Start of Block

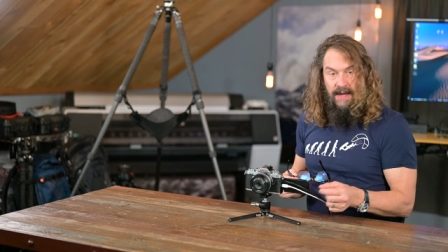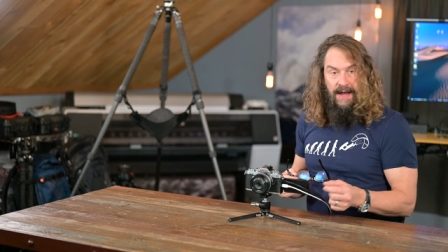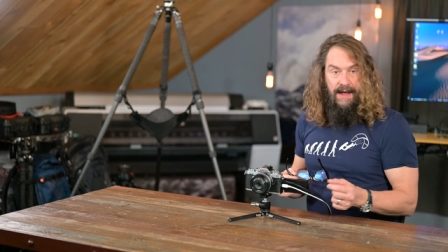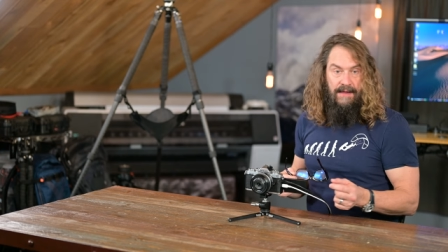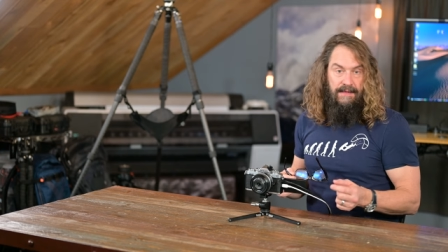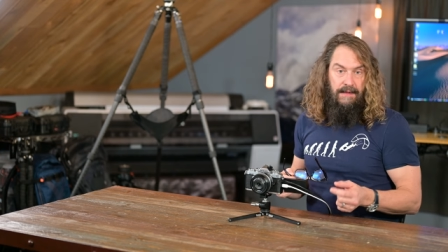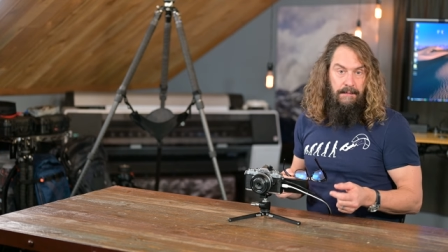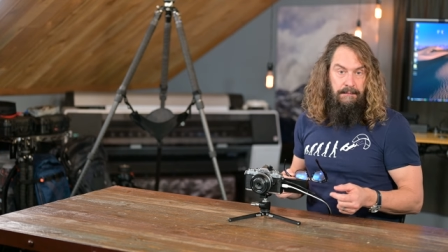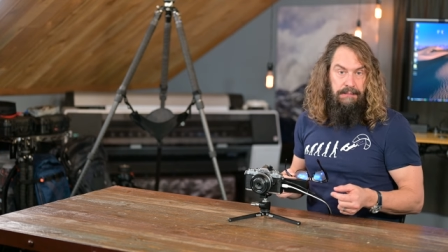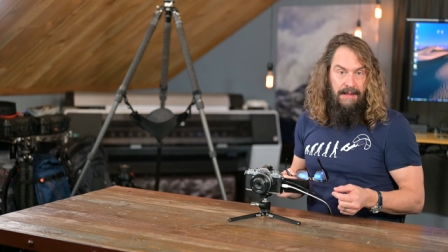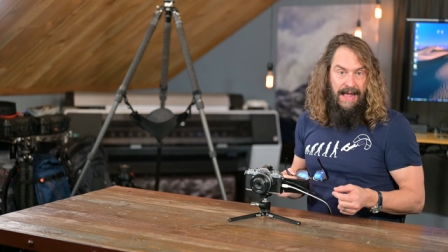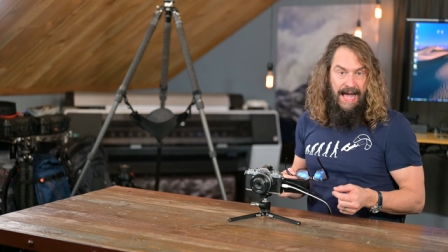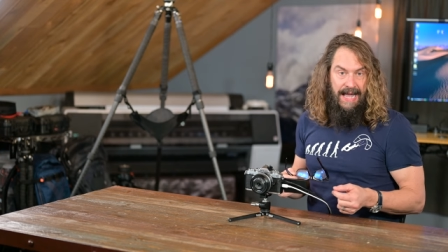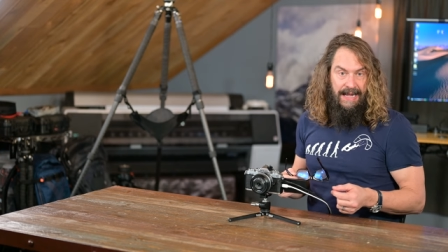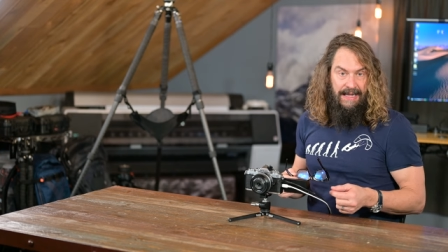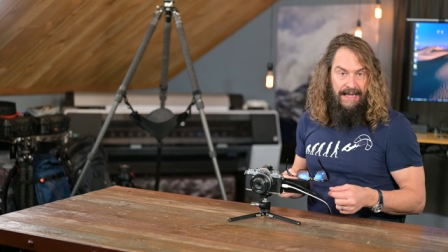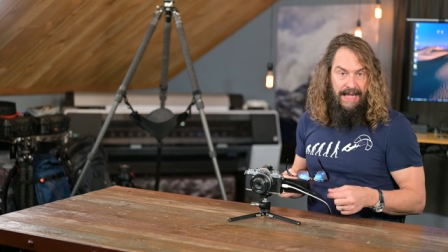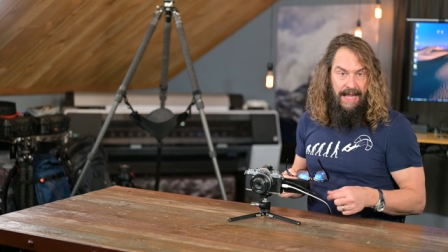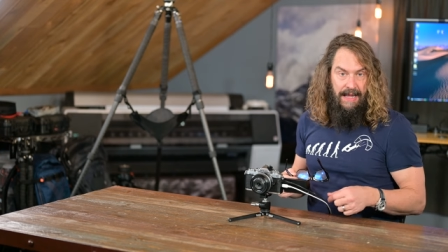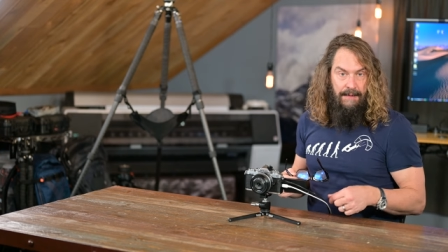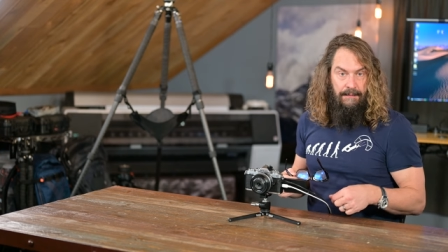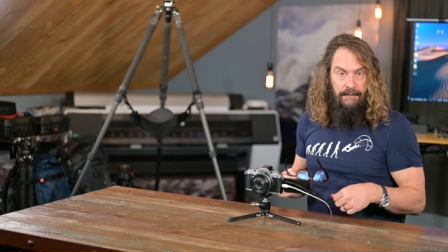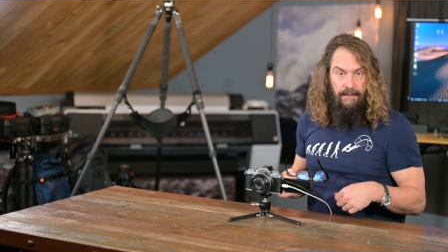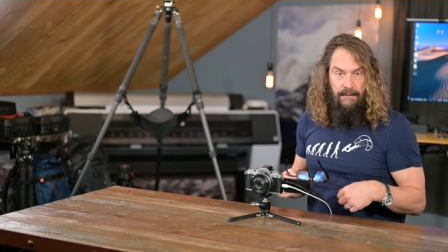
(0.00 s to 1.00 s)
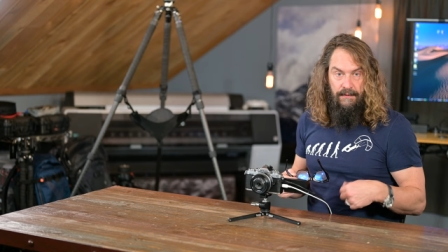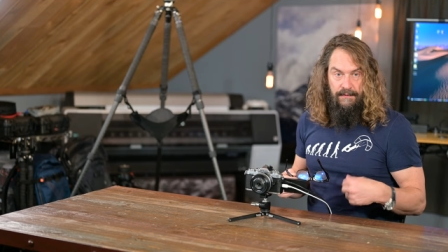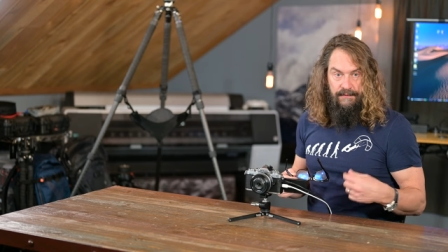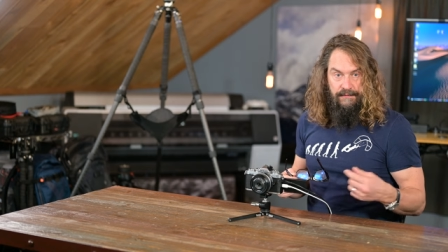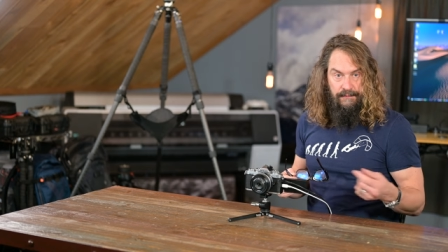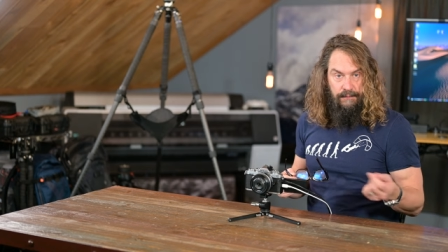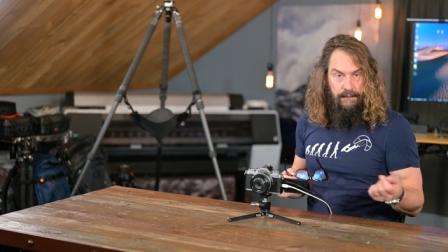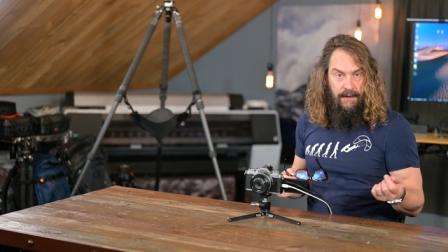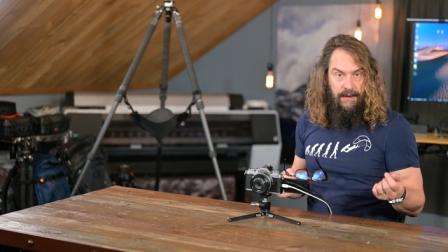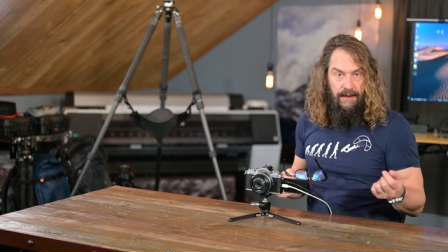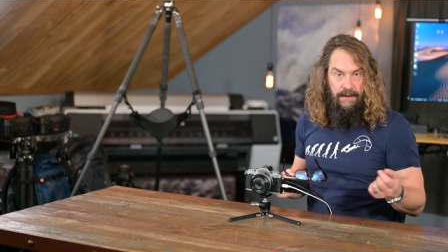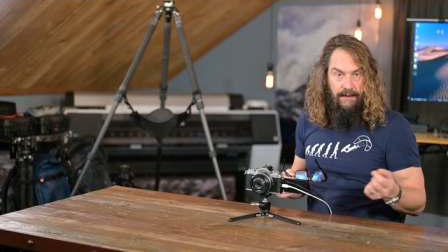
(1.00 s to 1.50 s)
And the black cable
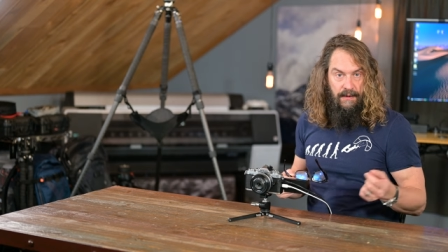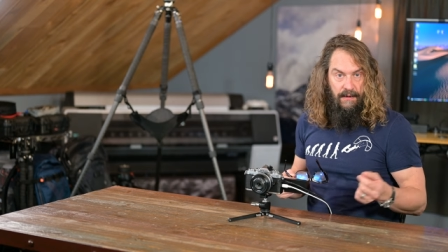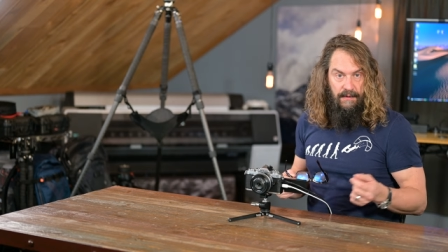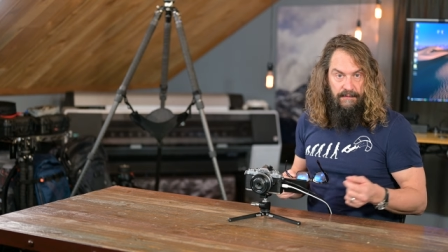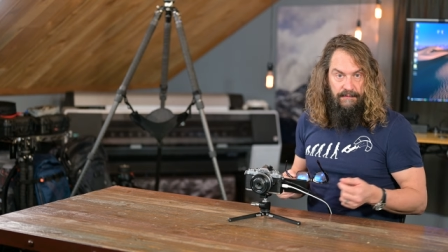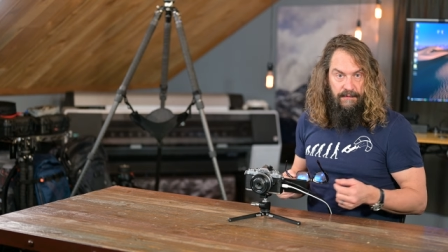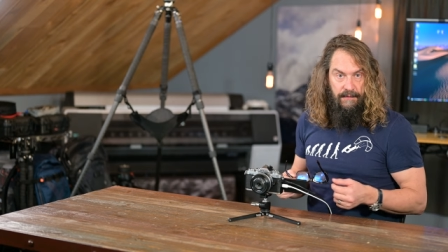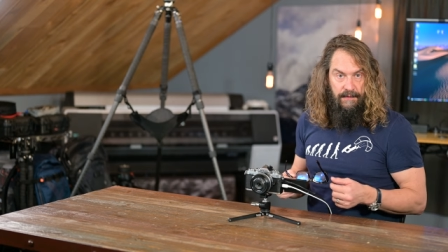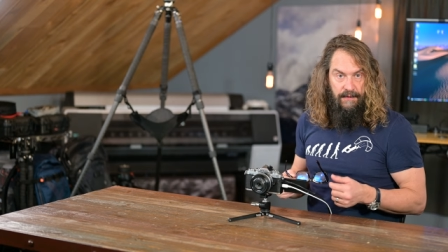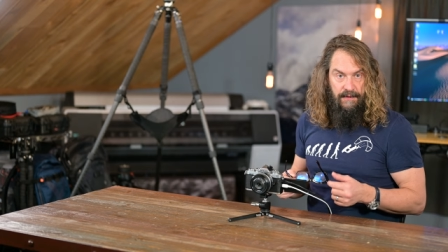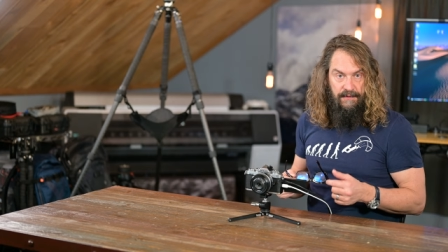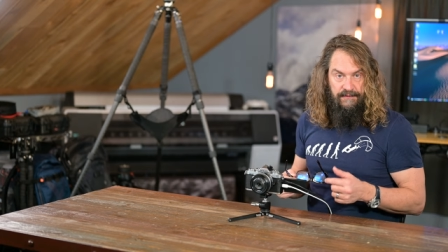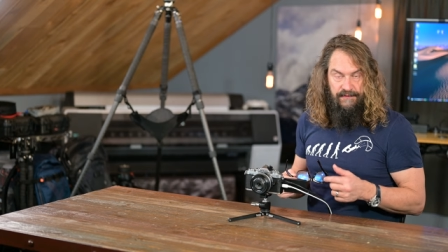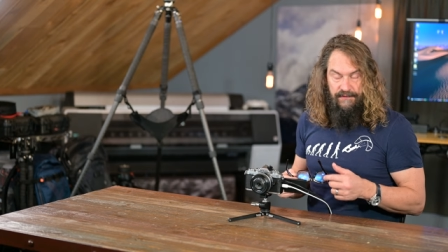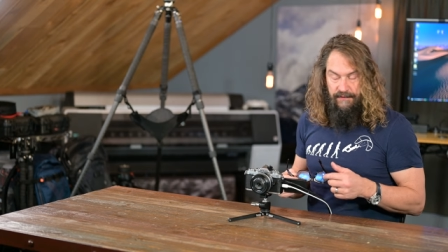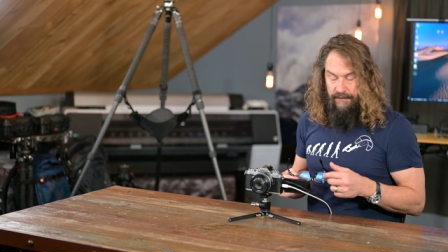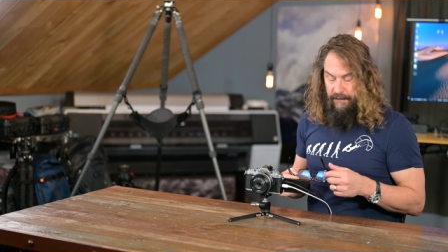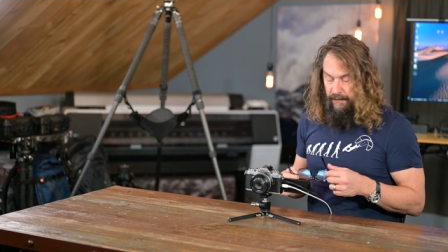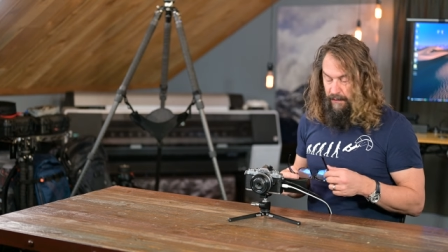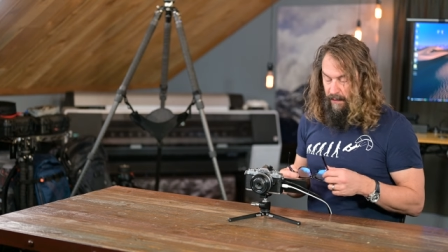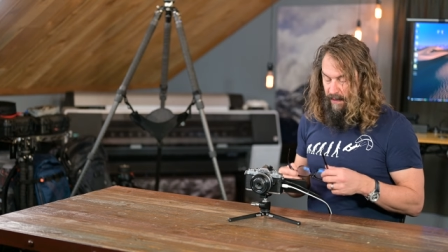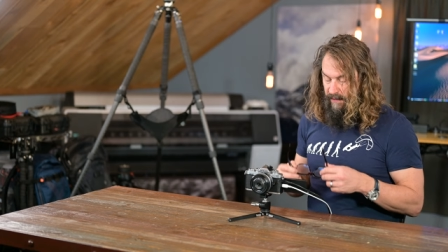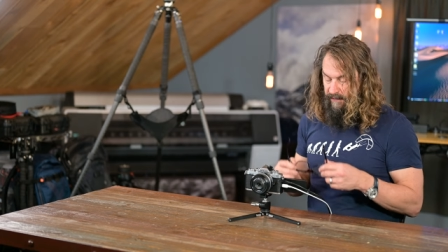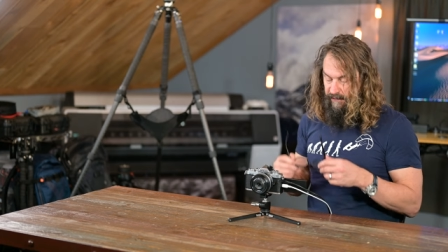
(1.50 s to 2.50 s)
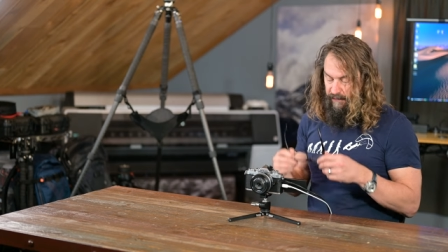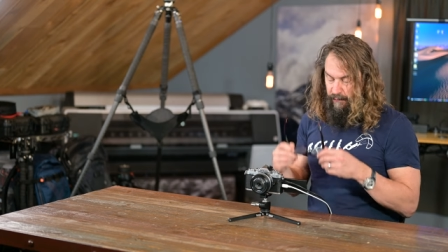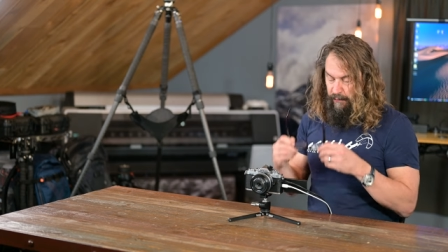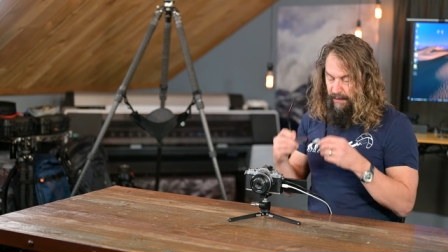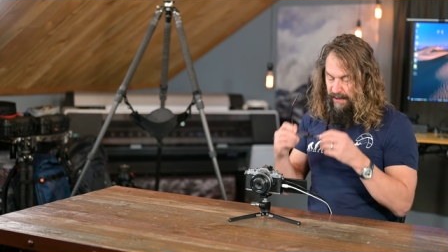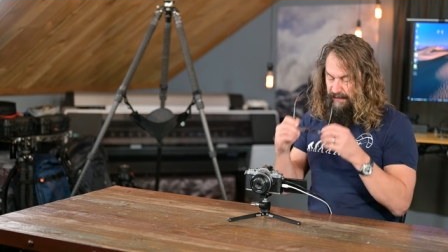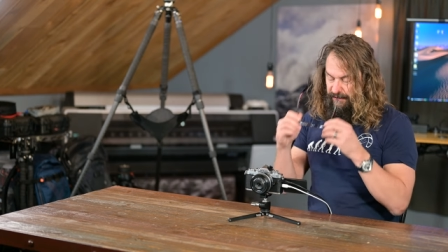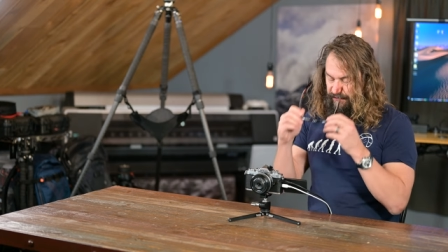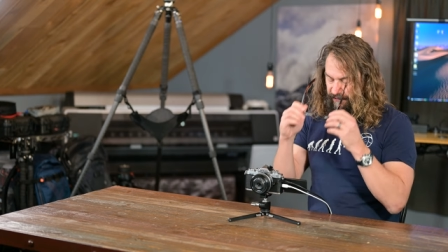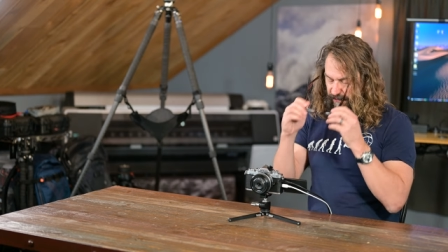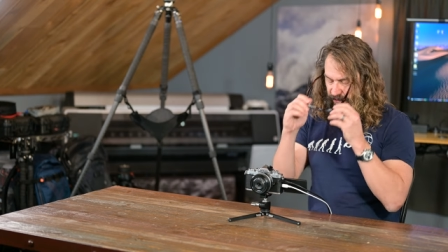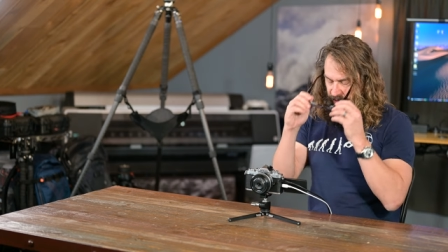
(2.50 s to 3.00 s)
is running over to a
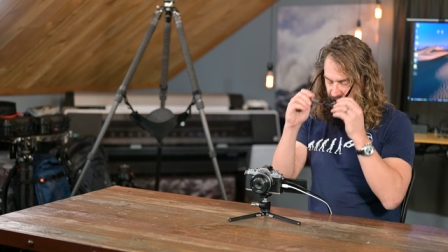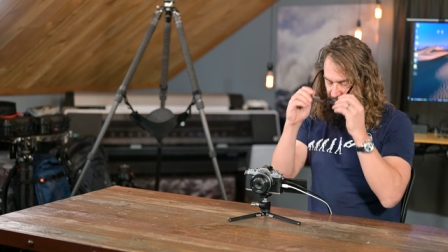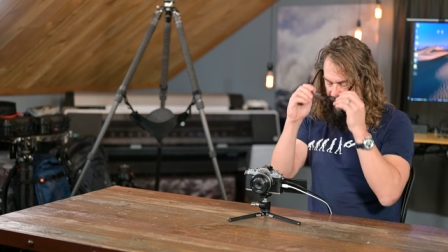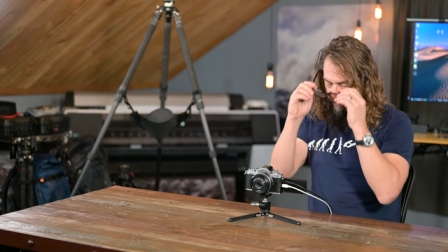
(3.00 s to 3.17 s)
switcher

End of Block

• **Instructions for the task**
Output every entry verbatim. Pictures do not belong in the copy.

• **Task answer**
(0.00 s to 1.00 s)
(1.00 s to 1.50 s)
And the black cable
(1.50 s to 2.50 s)
(2.50 s to 3.00 s)
is running over to a
(3.00 s to 3.17 s)
switcher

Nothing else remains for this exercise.